──────── Exercise material ────────
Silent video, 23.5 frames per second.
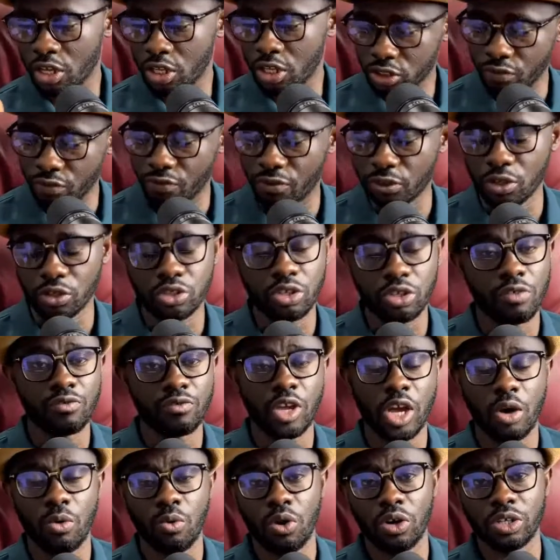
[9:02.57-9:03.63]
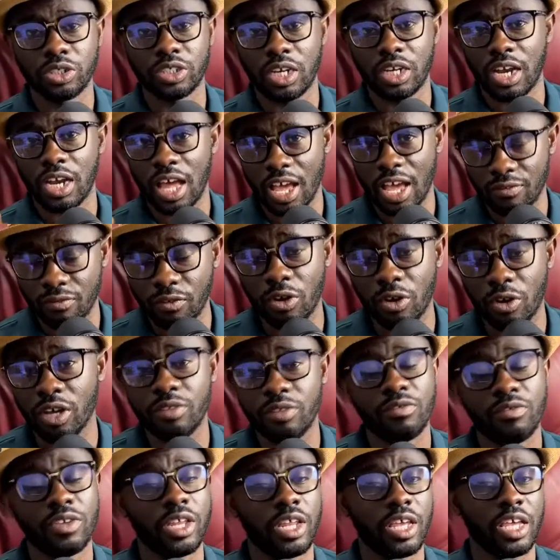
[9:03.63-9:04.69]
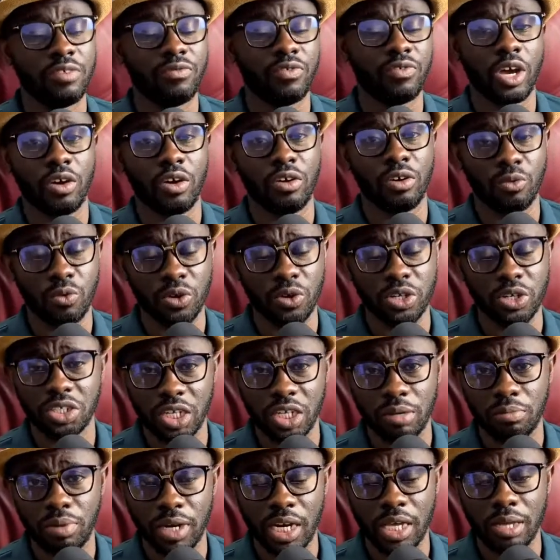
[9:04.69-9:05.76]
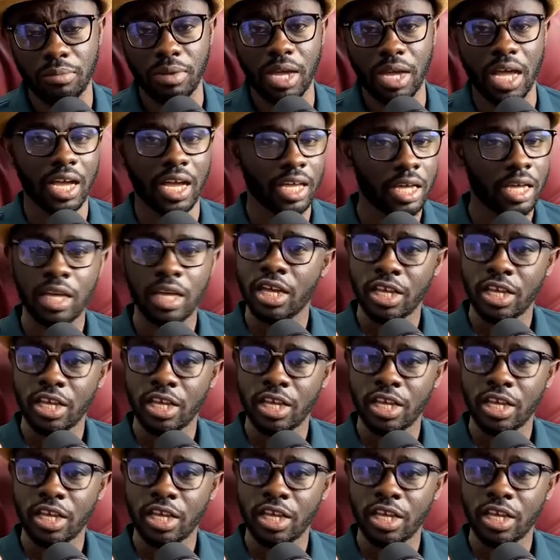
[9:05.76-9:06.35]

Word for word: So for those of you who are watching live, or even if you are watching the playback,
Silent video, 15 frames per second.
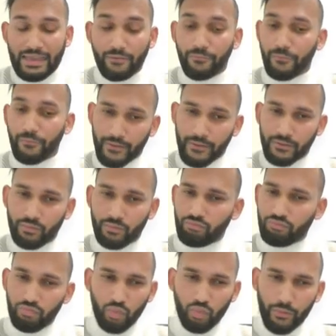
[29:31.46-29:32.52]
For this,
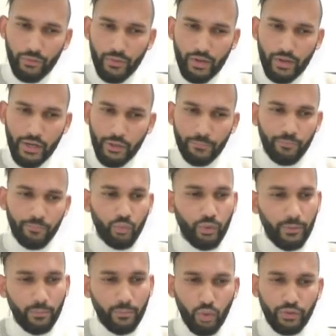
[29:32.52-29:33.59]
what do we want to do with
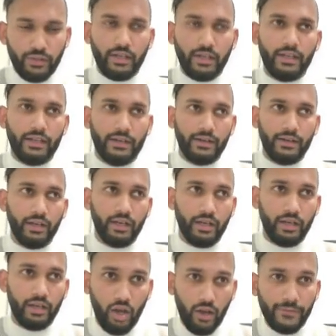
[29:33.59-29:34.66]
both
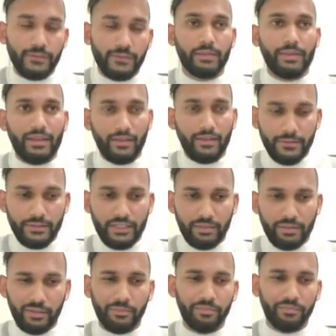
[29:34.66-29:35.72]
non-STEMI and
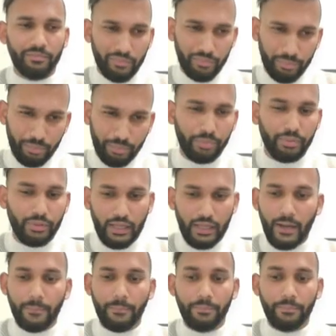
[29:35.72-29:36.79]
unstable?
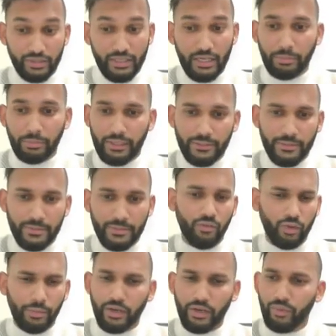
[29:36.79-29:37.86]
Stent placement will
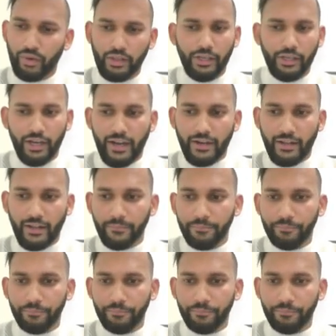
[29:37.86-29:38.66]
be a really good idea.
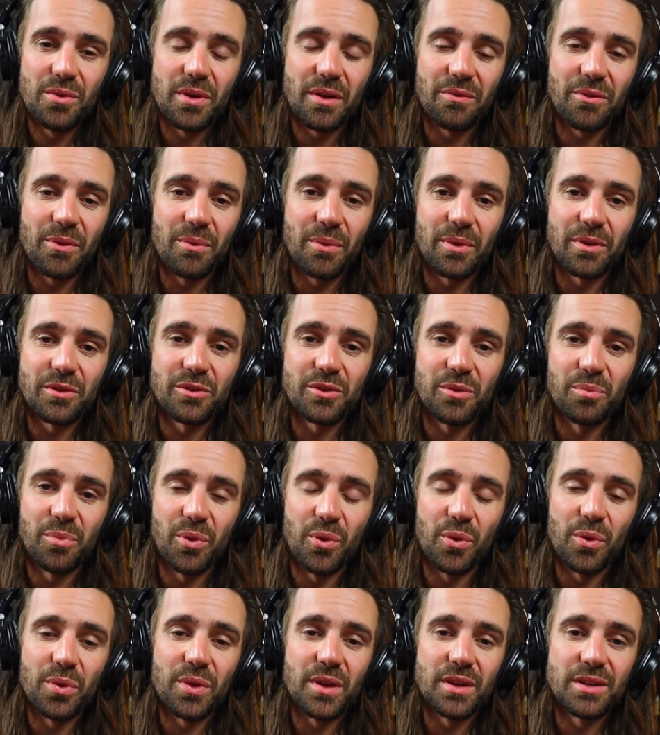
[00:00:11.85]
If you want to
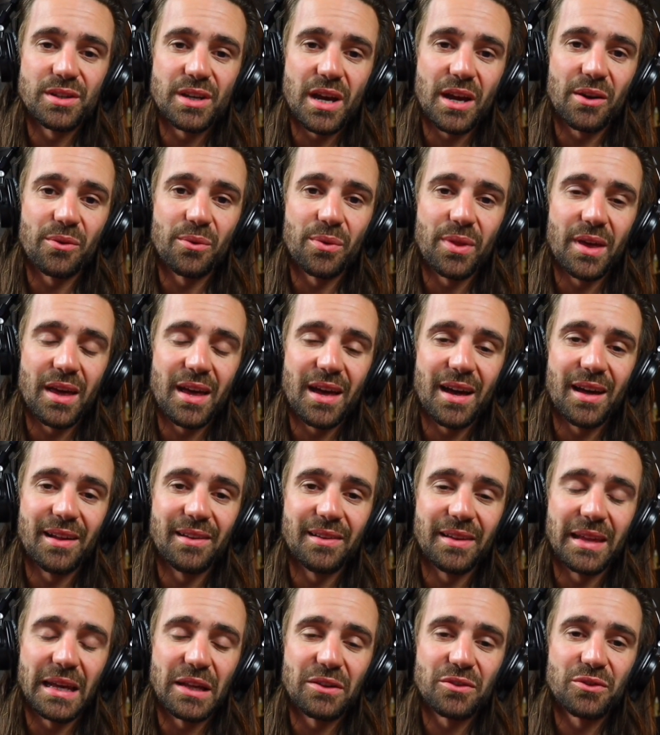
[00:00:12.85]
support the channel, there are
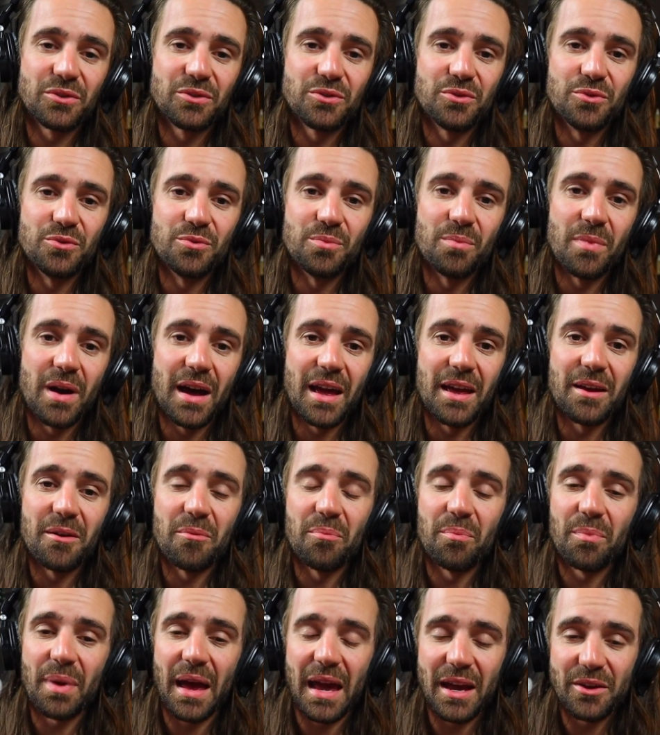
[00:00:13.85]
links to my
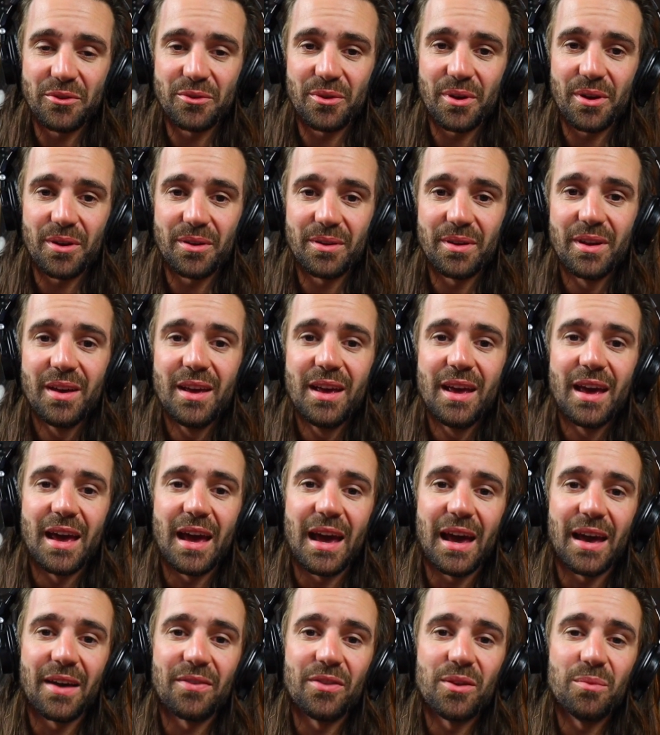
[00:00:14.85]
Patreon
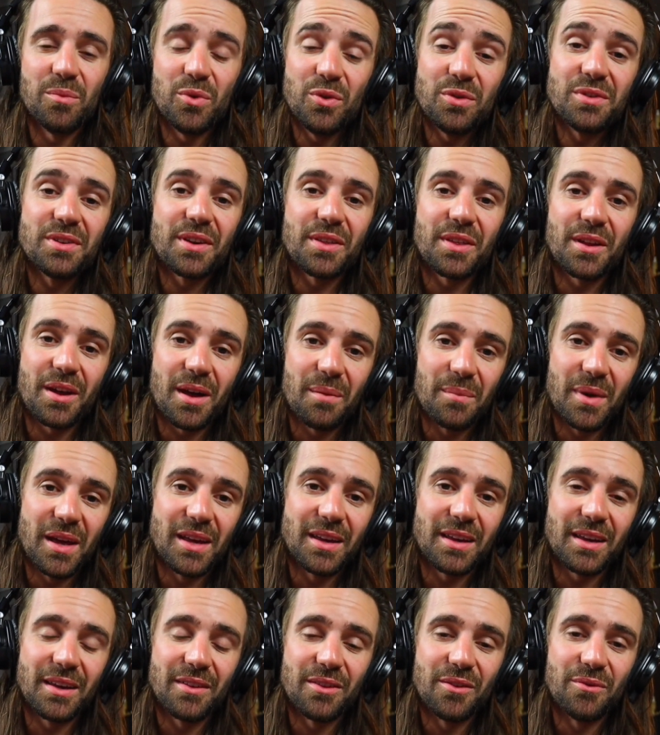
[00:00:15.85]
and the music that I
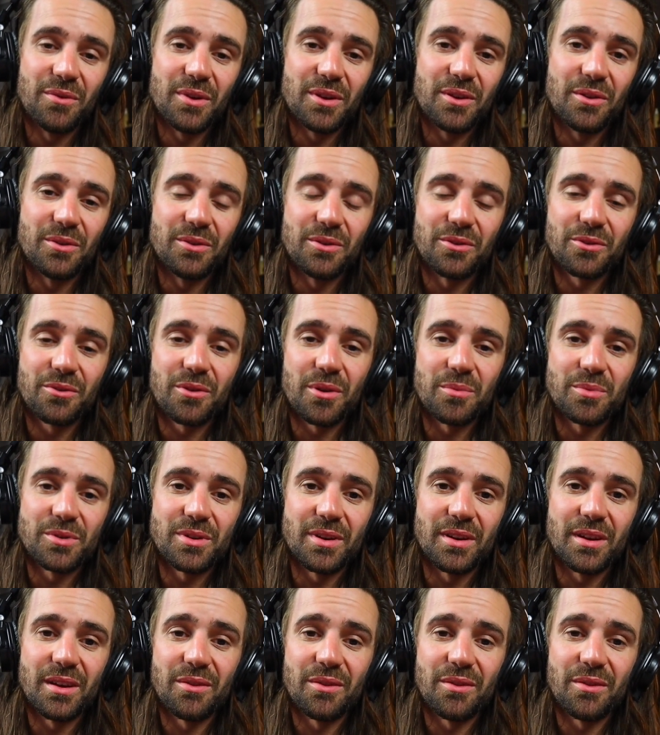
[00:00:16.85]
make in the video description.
────────
Lines in the records above that carry the word "second" are to be located and copied.

• [Result below]:
Silent video, 23.5 frames per second.
Silent video, 15 frames per second.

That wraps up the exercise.